## What the task asks
What's wanted is a faithful retyping of every entry, pictures excluded.

## Material provided
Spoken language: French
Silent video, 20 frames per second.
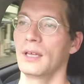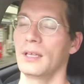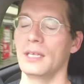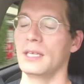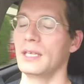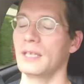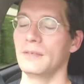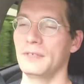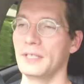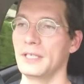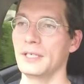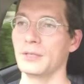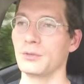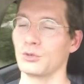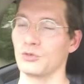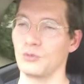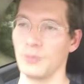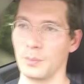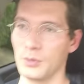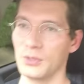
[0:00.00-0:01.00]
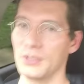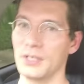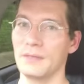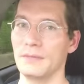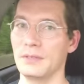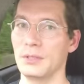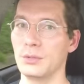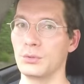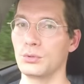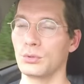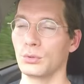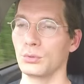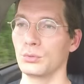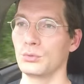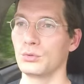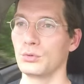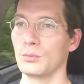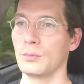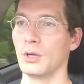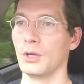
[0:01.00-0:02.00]
les vidéos, je vais poster les vidéos sur
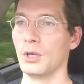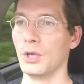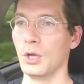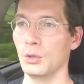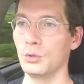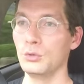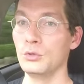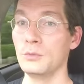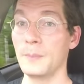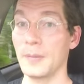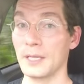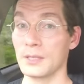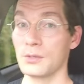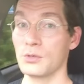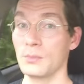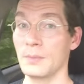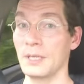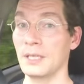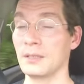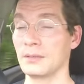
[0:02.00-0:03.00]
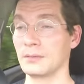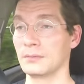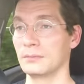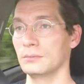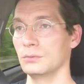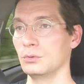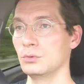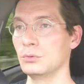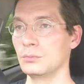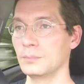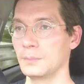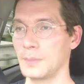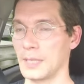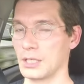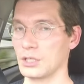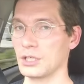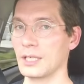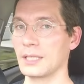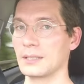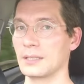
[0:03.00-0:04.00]
YouTube une par semaine, une
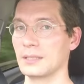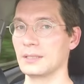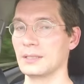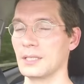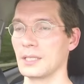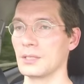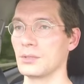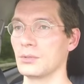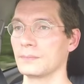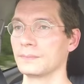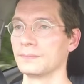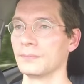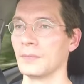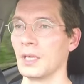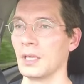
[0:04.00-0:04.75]
par chaque destination.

## Written solution
Spoken language: French
Silent video, 20 frames per second.
[0:00.00-0:01.00]
[0:01.00-0:02.00]
les vidéos, je vais poster les vidéos sur
[0:02.00-0:03.00]
[0:03.00-0:04.00]
YouTube une par semaine, une
[0:04.00-0:04.75]
par chaque destination.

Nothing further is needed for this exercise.